Chad - thanks for your comments.

[quote author="Chad Fulton" date="1249427116"]
In my view, the idea that there ought to be a "generic" database table to hold both sorts of comments is a bad practice, since there is no semantic reason why comments regarding magazines and comments regarding books ought to be the same, or stored in the same table.[/quote]

I'm not sure what semantic reason means in this context. But more tellingly, can you describe the difference between '... both sorts of comments' as you see it? From my reading of the original post - and I think the words 'exactly the same' cropped up there - there's no algorithmic way of differentiating between the two comment types. Or, if you prefer, they are semantically aligned.

If that's the case, we have a square peg / square hole arrangement.

If, OTOH, there is a discernible difference between magazine comments and book comments, then bring on the extra table.


Quote:For one thing, it needlessly complicates growth down the road. What if there are comment fields specific to books that don't apply to magazines, or vice versa?

I'm confused by this. In my (imagined) schema, there would be one table for the publication (id , type char(1), title char(x)) and one that described comments (id, publication_id, comment char(x)) - so multiple comments can be tied to a single book or magazine, and there is no problem about comments that might be specific to a book.

Quote:For me, the clear answer in this situation would be creating a Comment model, and extending it with BookComment and MagazineComment (as the original comment suggested). The whole point of extensions is just for this sort of problem: how to deal with two things that share common basic elements but differ in their specific implementations.

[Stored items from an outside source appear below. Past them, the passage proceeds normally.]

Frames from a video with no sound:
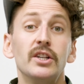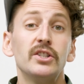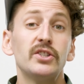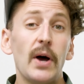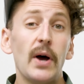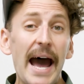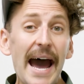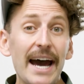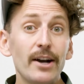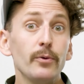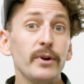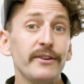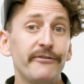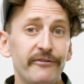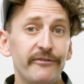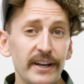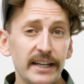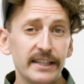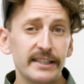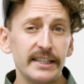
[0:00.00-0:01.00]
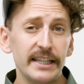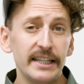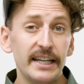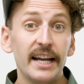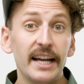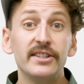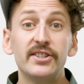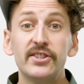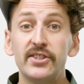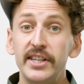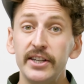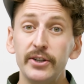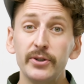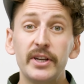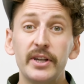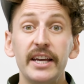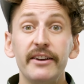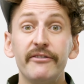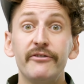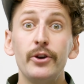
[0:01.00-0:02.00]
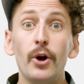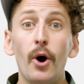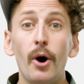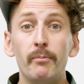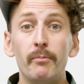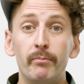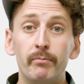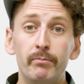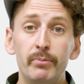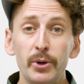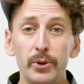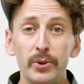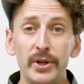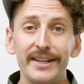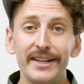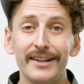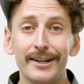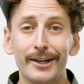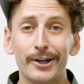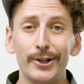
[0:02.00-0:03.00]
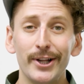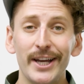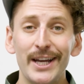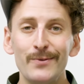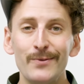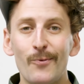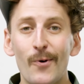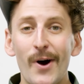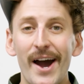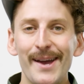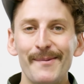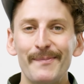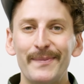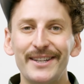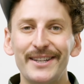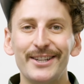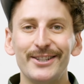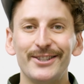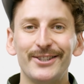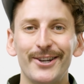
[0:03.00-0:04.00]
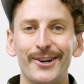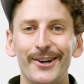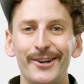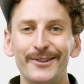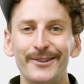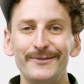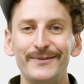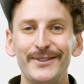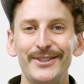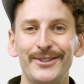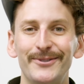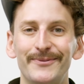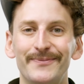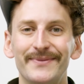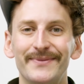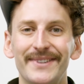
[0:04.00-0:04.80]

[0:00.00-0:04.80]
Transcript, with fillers: So, how do we fix it and still give your booty the clean wipe it deserves?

Yes, I wholeheartedly concur - this is the idea behind OO, though perhaps not OO in the sense that PHP, or more importantly in this case, CI implements it.

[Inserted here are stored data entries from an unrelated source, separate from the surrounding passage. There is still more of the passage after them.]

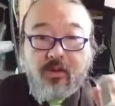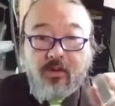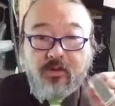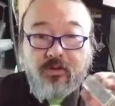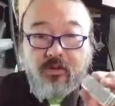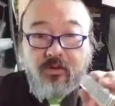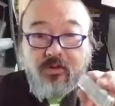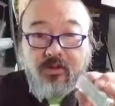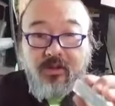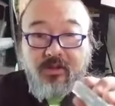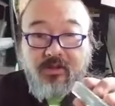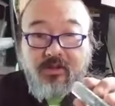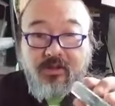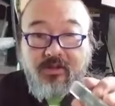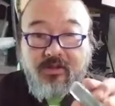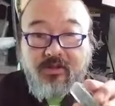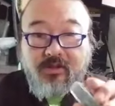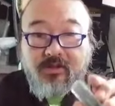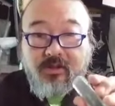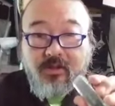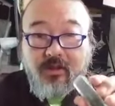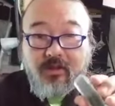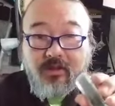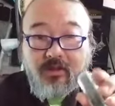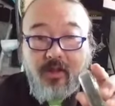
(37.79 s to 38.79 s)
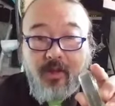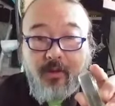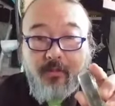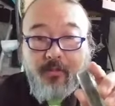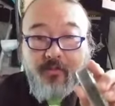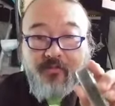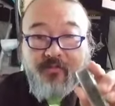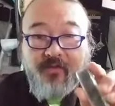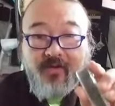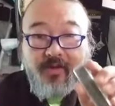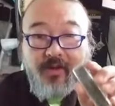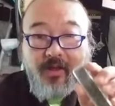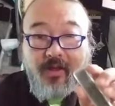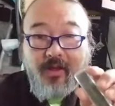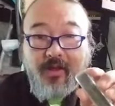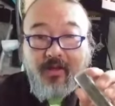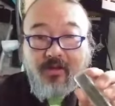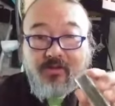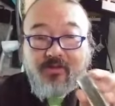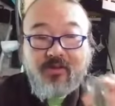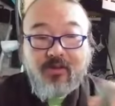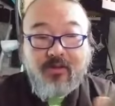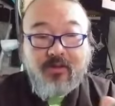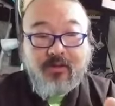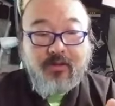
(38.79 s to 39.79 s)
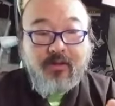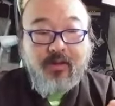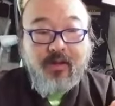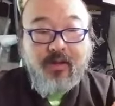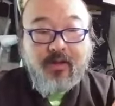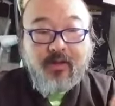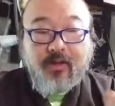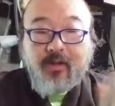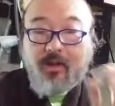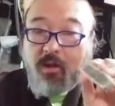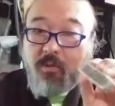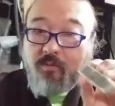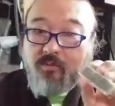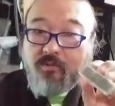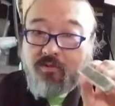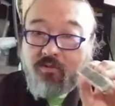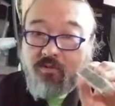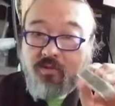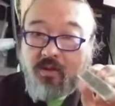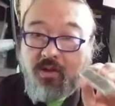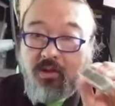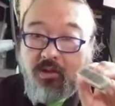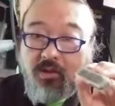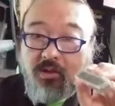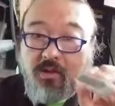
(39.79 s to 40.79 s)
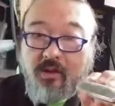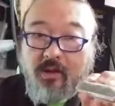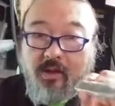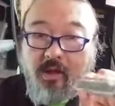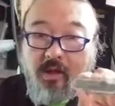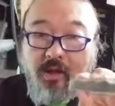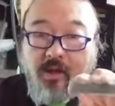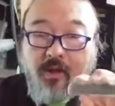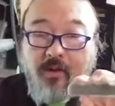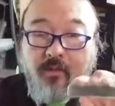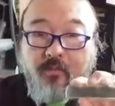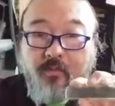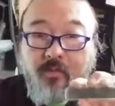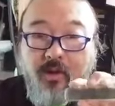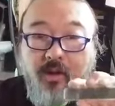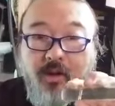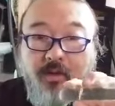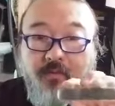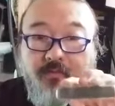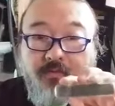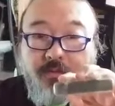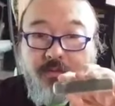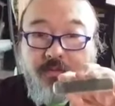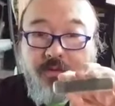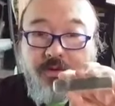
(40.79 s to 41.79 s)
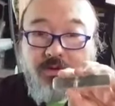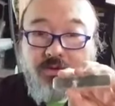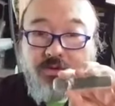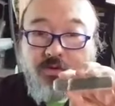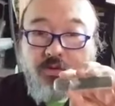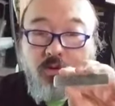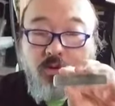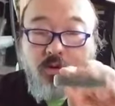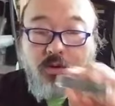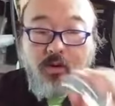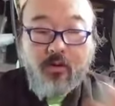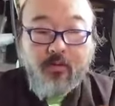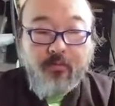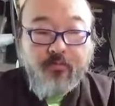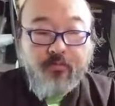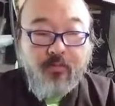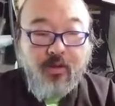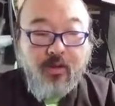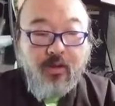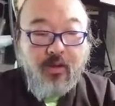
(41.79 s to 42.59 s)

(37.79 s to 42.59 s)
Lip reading: So this is type of a casing that comes in the from the store.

In this particular instance there appears to be no discernible difference between the attributes of a book and the attributes of a magazine. Arbitrarily pretending there are differences - especially given the only reasons given so far were for 'performance and size' considerations - is, at best, an inelegant approach. To me it would be like having a separate table again for any books written by a philosopher with an S in their name.


Quote:Although if they truly are exactly the same, and there is no chance they will deviate, then I agree that it might just be easier to combine them into a single one.